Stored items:
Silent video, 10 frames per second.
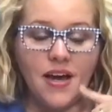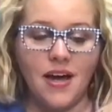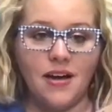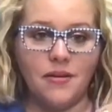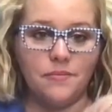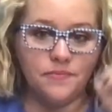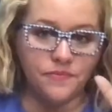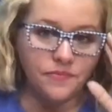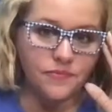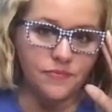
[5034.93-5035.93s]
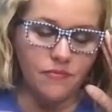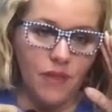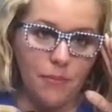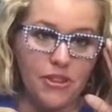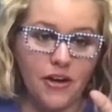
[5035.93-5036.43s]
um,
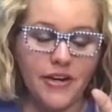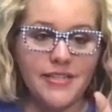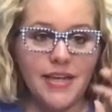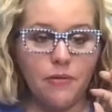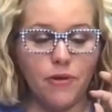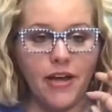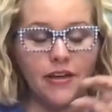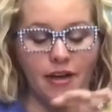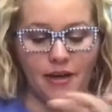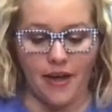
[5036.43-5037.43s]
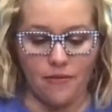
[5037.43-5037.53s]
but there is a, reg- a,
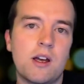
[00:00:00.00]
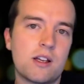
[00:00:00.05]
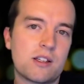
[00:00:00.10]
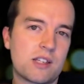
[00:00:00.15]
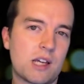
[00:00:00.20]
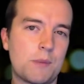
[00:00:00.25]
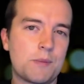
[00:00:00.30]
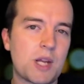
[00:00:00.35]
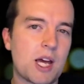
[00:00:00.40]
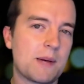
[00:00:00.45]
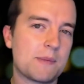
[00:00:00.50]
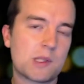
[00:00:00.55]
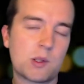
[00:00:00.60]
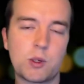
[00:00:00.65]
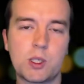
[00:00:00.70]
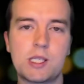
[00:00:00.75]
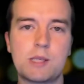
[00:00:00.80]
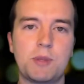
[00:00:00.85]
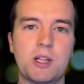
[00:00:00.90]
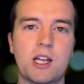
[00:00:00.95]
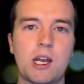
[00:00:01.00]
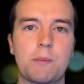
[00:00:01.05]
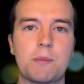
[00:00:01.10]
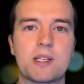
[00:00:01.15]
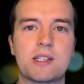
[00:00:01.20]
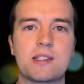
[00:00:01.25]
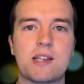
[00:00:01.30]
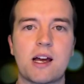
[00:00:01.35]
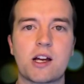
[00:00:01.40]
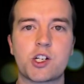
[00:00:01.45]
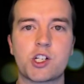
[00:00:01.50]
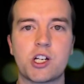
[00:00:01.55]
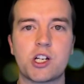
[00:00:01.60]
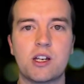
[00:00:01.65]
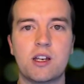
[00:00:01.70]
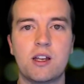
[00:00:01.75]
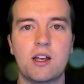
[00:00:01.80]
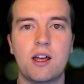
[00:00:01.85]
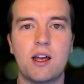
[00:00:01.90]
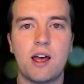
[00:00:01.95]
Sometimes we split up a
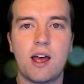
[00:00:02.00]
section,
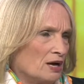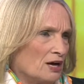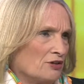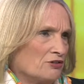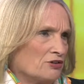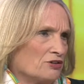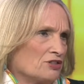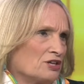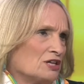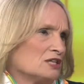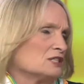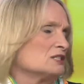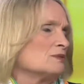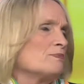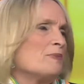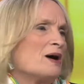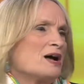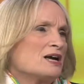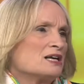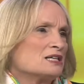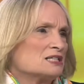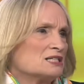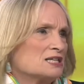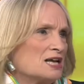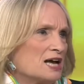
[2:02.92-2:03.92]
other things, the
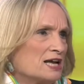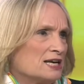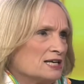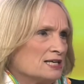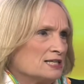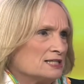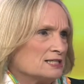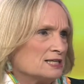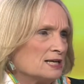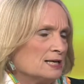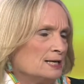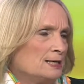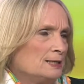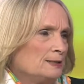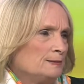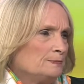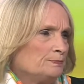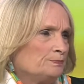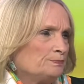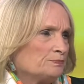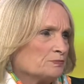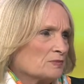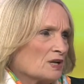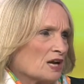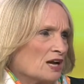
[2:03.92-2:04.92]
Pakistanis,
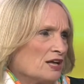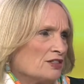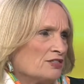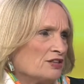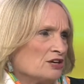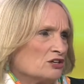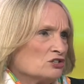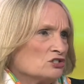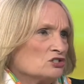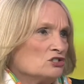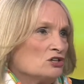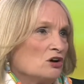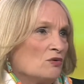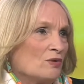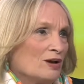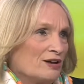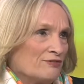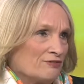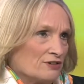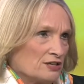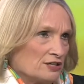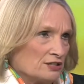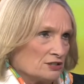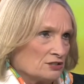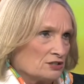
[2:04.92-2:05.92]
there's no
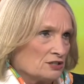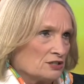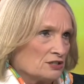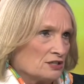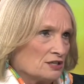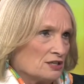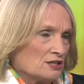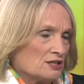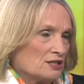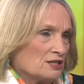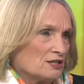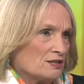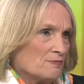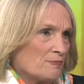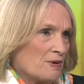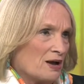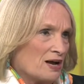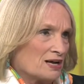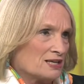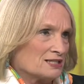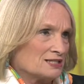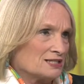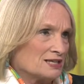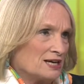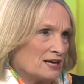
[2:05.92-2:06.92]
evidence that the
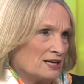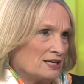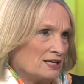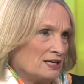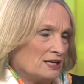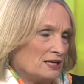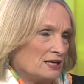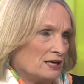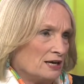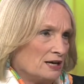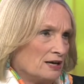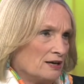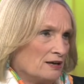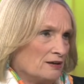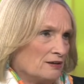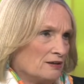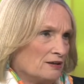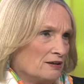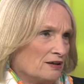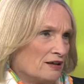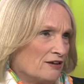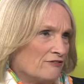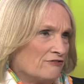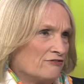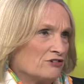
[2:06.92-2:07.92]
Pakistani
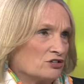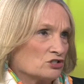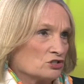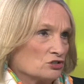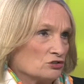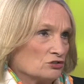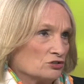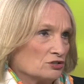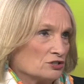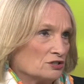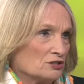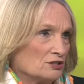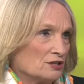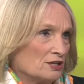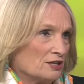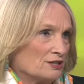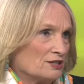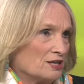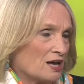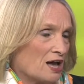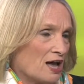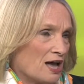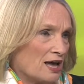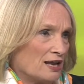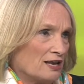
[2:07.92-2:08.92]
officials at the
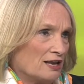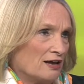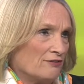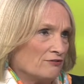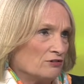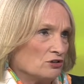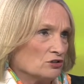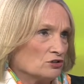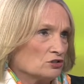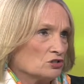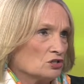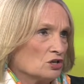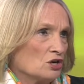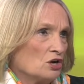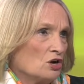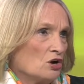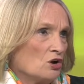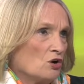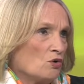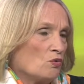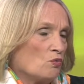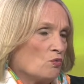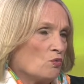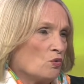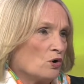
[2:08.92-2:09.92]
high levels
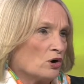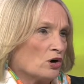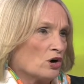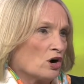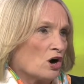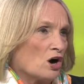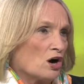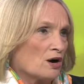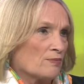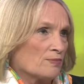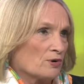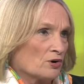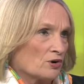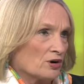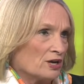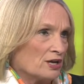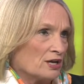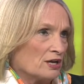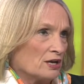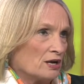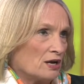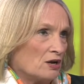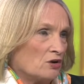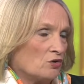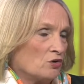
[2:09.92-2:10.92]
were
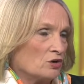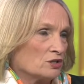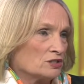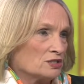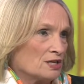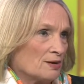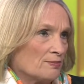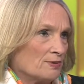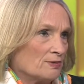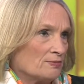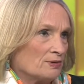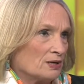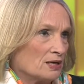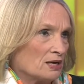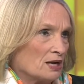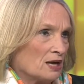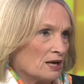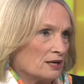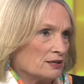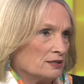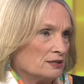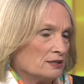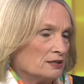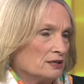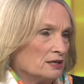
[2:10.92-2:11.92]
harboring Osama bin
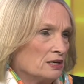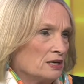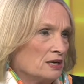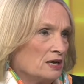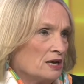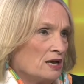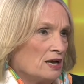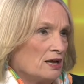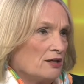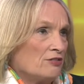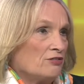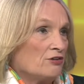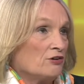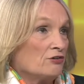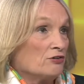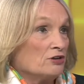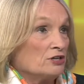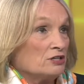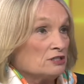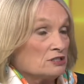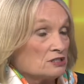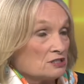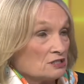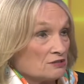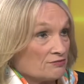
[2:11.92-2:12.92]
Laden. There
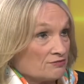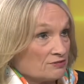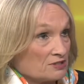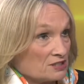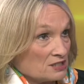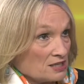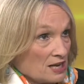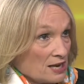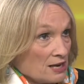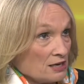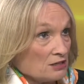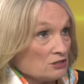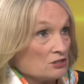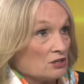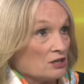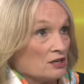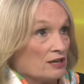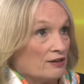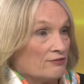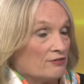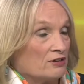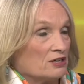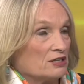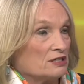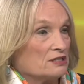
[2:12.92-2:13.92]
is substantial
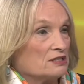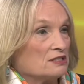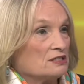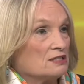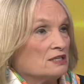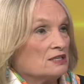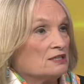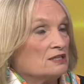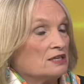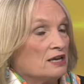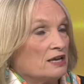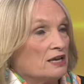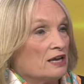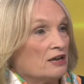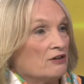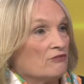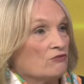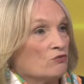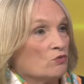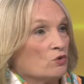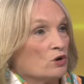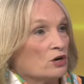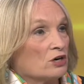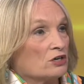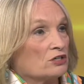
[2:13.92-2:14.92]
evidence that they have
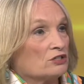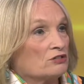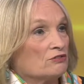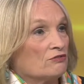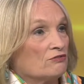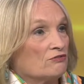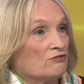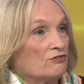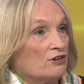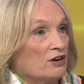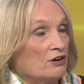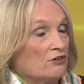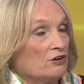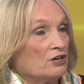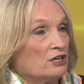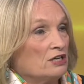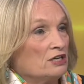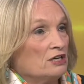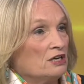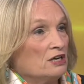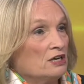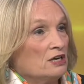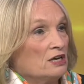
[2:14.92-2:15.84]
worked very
==
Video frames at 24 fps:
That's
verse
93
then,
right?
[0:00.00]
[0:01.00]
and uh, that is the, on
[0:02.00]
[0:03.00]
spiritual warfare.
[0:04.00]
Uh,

### Work required
I'd like the lines above repeated exactly, from the one that contains "Silent video, 10 frames per second." through the one that contains "[00:00:01.55]", with no pictures.

### Output of the exercise
Silent video, 10 frames per second.
[5034.93-5035.93s]
[5035.93-5036.43s]
um,
[5036.43-5037.43s]
[5037.43-5037.53s]
but there is a, reg- a,
[00:00:00.00]
[00:00:00.05]
[00:00:00.10]
[00:00:00.15]
[00:00:00.20]
[00:00:00.25]
[00:00:00.30]
[00:00:00.35]
[00:00:00.40]
[00:00:00.45]
[00:00:00.50]
[00:00:00.55]
[00:00:00.60]
[00:00:00.65]
[00:00:00.70]
[00:00:00.75]
[00:00:00.80]
[00:00:00.85]
[00:00:00.90]
[00:00:00.95]
[00:00:01.00]
[00:00:01.05]
[00:00:01.10]
[00:00:01.15]
[00:00:01.20]
[00:00:01.25]
[00:00:01.30]
[00:00:01.35]
[00:00:01.40]
[00:00:01.45]
[00:00:01.50]
[00:00:01.55]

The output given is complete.